Below is a block of entries; repeat exactly the lines starting at the line that contains "[0:00.00-0:01.00]" and ending at the line that contains "[0:12.00-0:13.00]", both included.

[Data for the task]

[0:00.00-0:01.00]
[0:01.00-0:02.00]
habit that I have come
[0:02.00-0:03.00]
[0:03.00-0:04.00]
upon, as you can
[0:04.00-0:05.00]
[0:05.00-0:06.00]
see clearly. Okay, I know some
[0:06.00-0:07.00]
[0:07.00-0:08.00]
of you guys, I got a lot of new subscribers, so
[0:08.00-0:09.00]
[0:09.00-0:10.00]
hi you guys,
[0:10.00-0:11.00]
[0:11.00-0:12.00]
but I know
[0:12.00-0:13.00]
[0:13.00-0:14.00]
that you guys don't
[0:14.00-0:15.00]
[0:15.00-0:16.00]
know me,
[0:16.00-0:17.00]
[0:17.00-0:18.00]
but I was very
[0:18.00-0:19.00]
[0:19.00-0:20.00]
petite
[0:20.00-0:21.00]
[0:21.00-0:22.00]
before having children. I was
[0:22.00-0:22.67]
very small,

[/Data for the task]
[Data for the task]

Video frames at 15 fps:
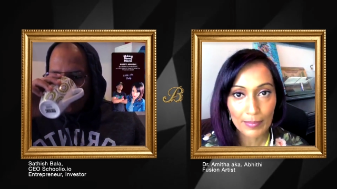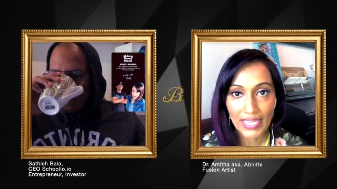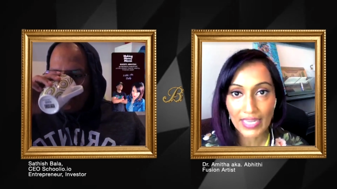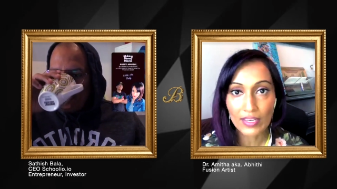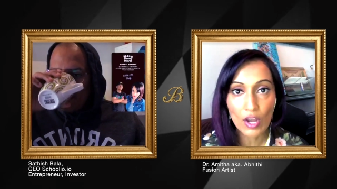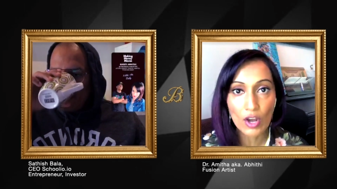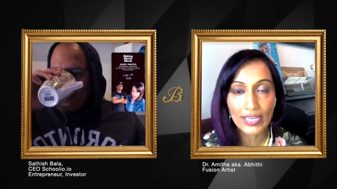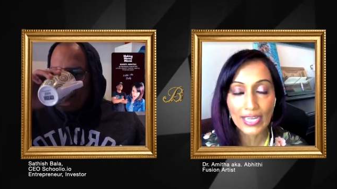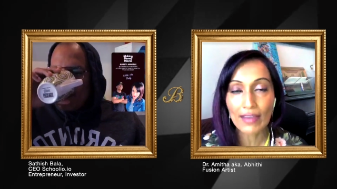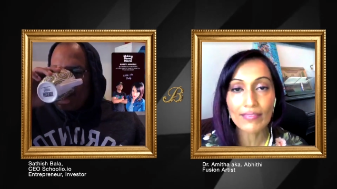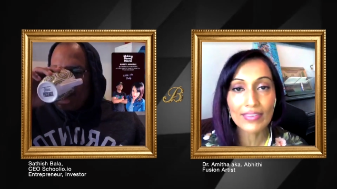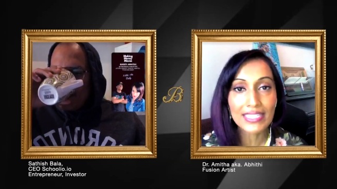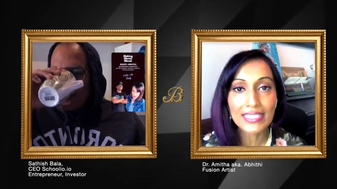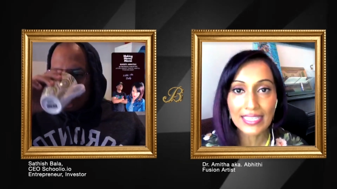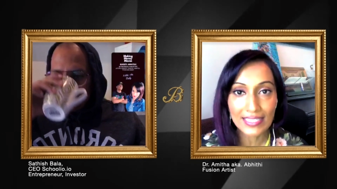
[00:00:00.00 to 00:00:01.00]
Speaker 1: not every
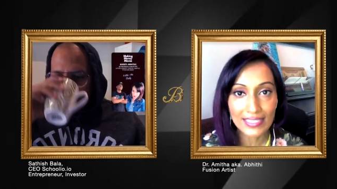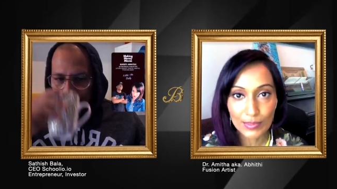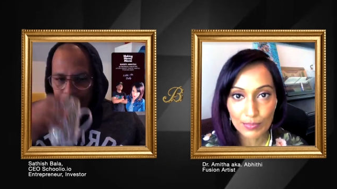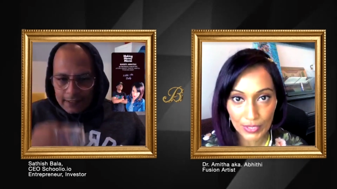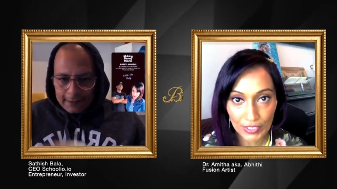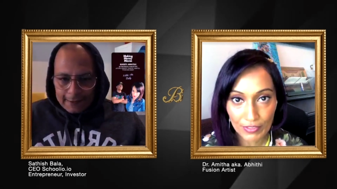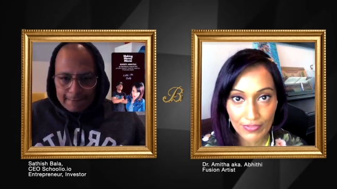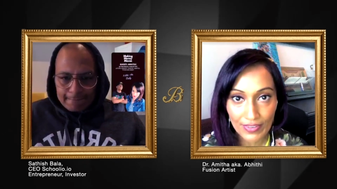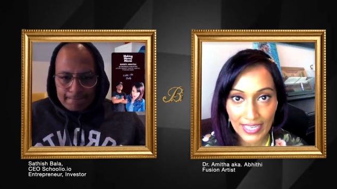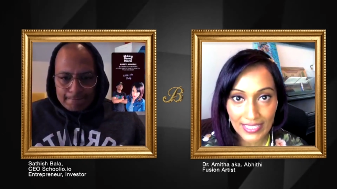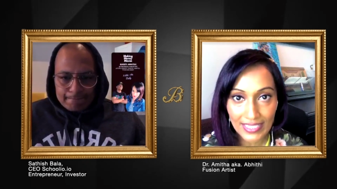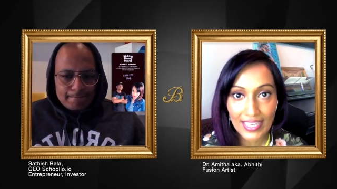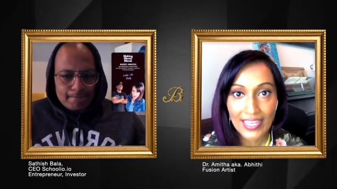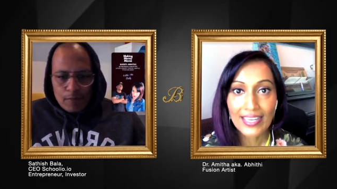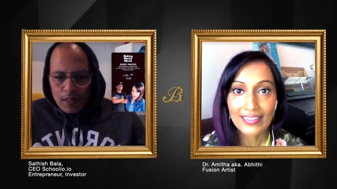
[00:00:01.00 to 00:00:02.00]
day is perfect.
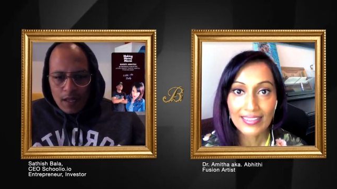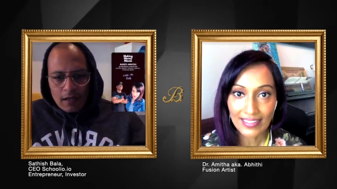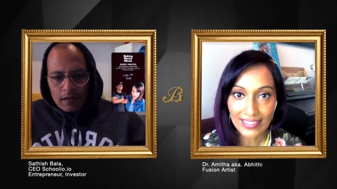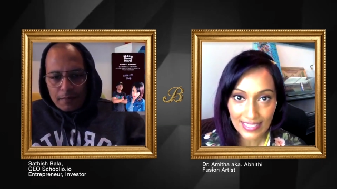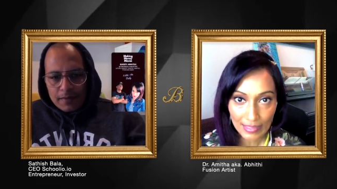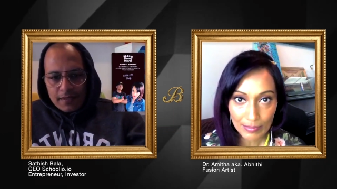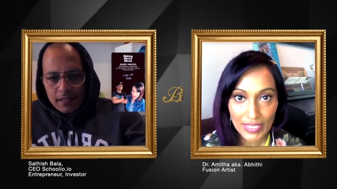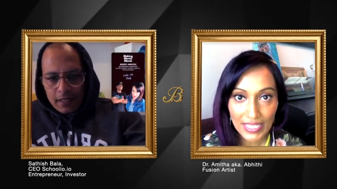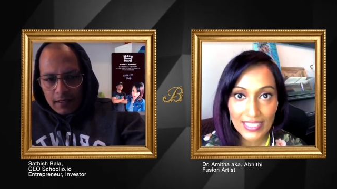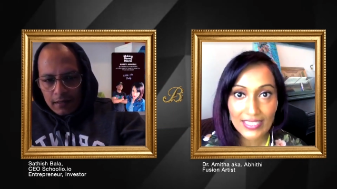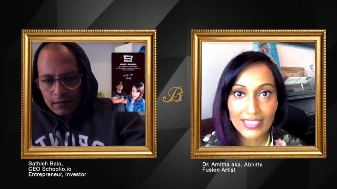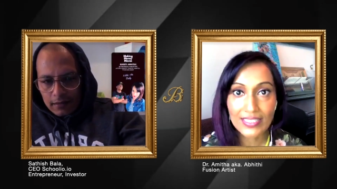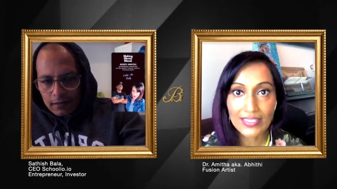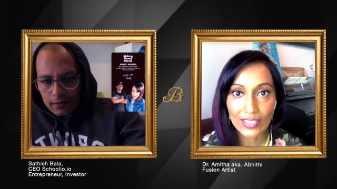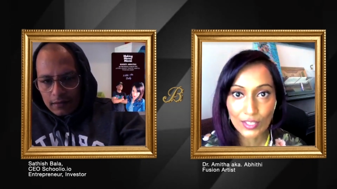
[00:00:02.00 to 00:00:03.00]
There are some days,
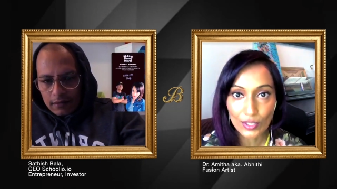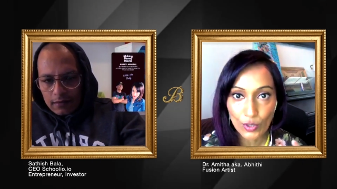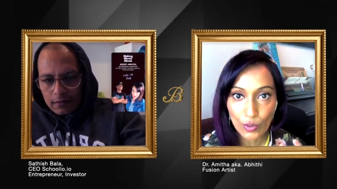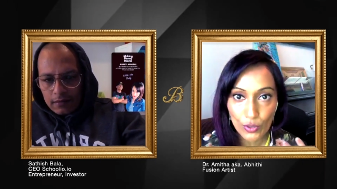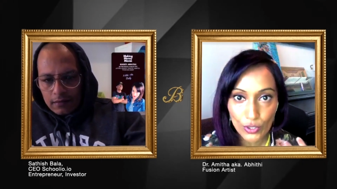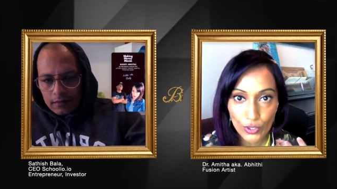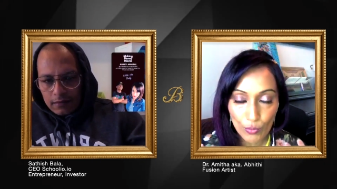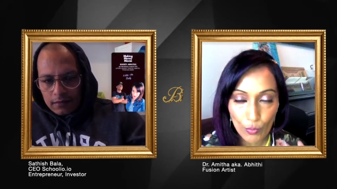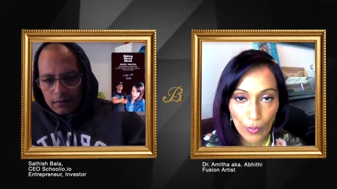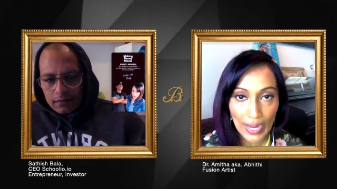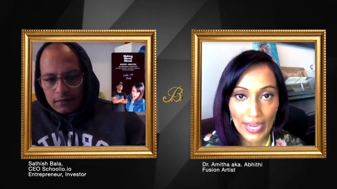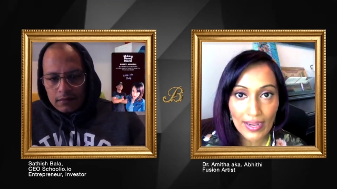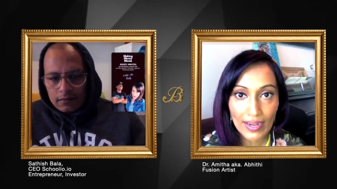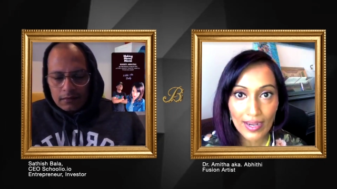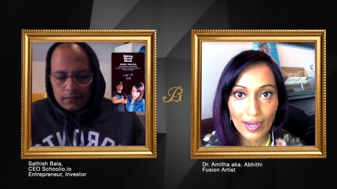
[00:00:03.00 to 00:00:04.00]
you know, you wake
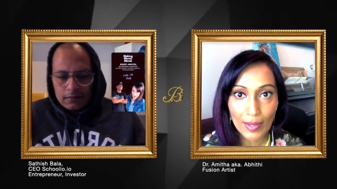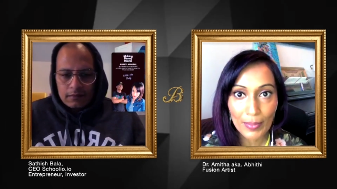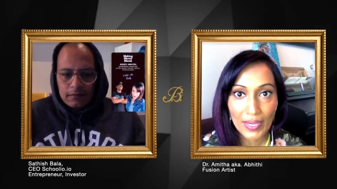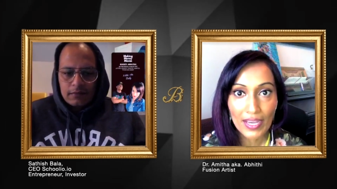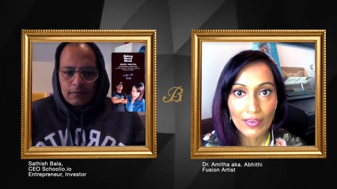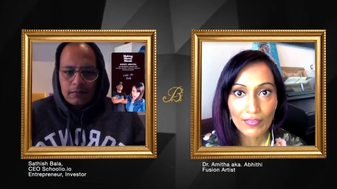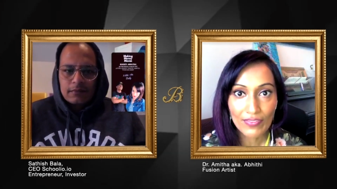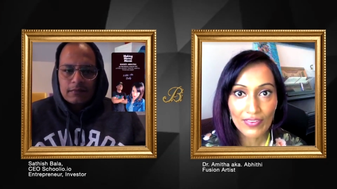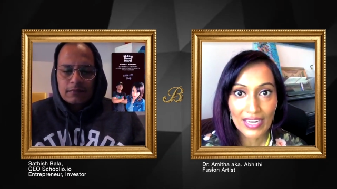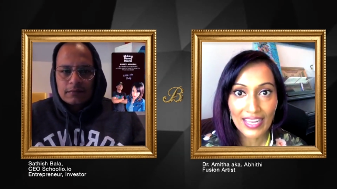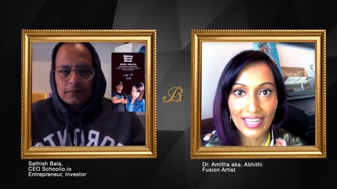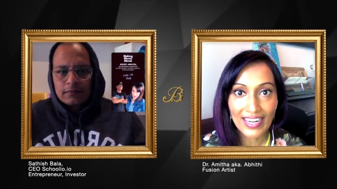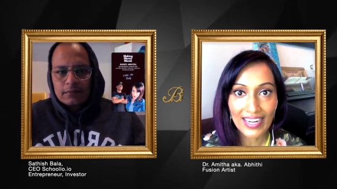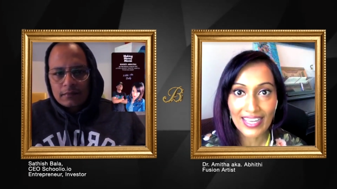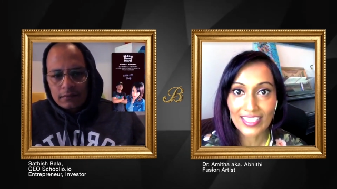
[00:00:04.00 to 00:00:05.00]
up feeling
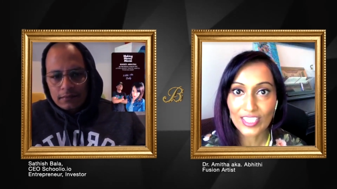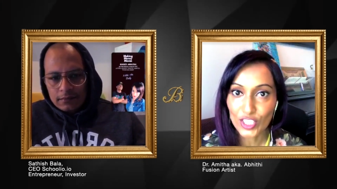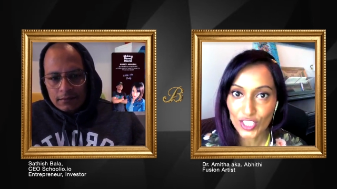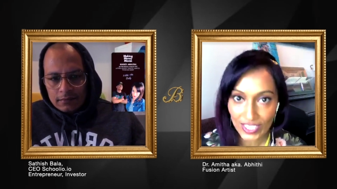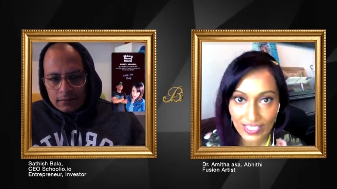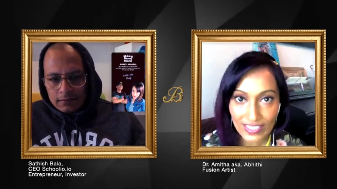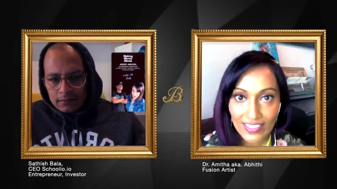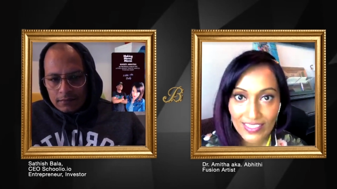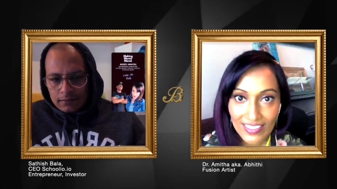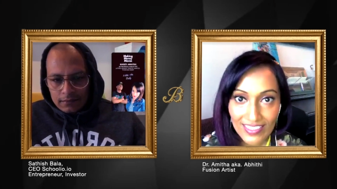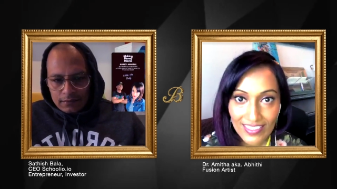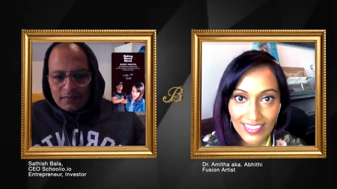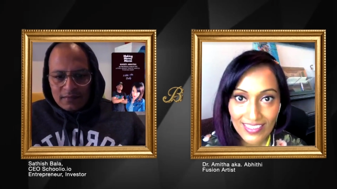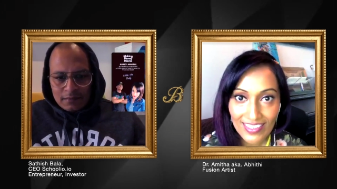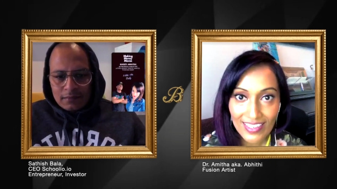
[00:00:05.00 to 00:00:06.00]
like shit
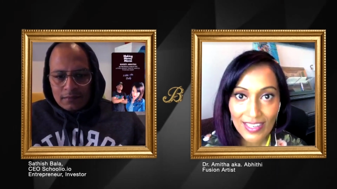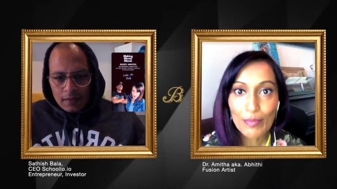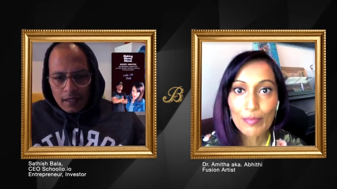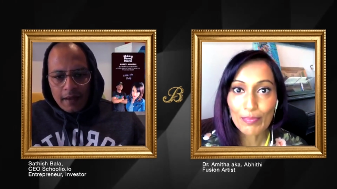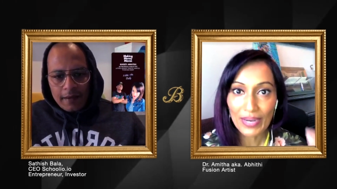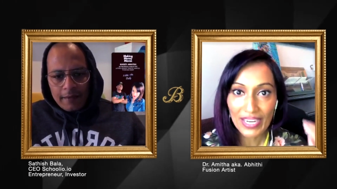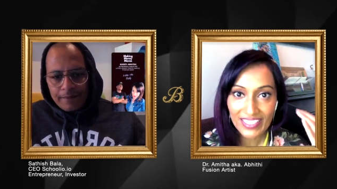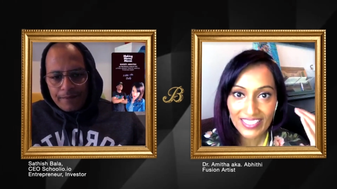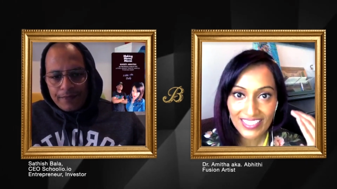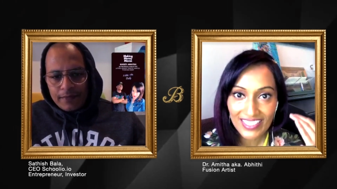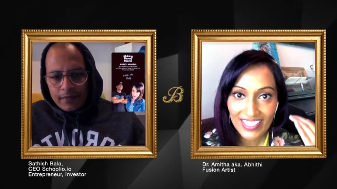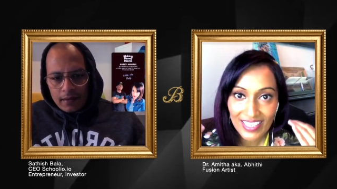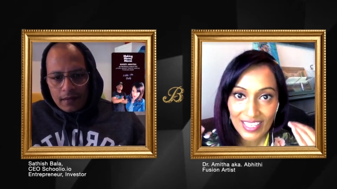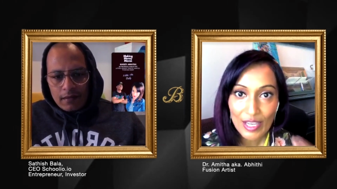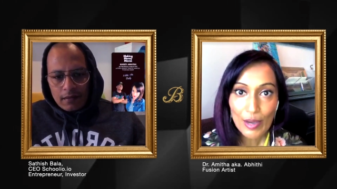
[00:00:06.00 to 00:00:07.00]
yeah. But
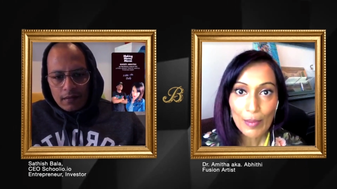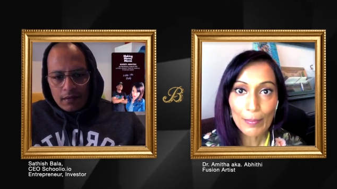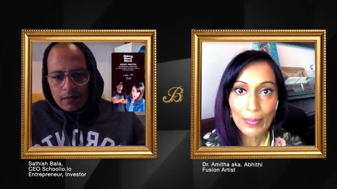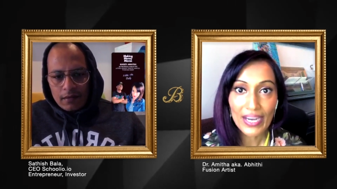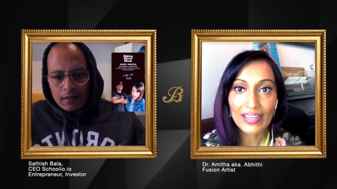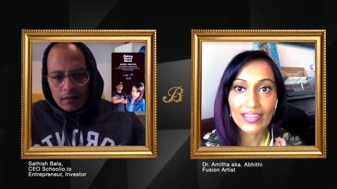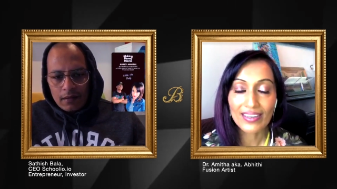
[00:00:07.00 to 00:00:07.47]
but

[/Data for the task]

▸ **Response area**
[0:00.00-0:01.00]
[0:01.00-0:02.00]
habit that I have come
[0:02.00-0:03.00]
[0:03.00-0:04.00]
upon, as you can
[0:04.00-0:05.00]
[0:05.00-0:06.00]
see clearly. Okay, I know some
[0:06.00-0:07.00]
[0:07.00-0:08.00]
of you guys, I got a lot of new subscribers, so
[0:08.00-0:09.00]
[0:09.00-0:10.00]
hi you guys,
[0:10.00-0:11.00]
[0:11.00-0:12.00]
but I know
[0:12.00-0:13.00]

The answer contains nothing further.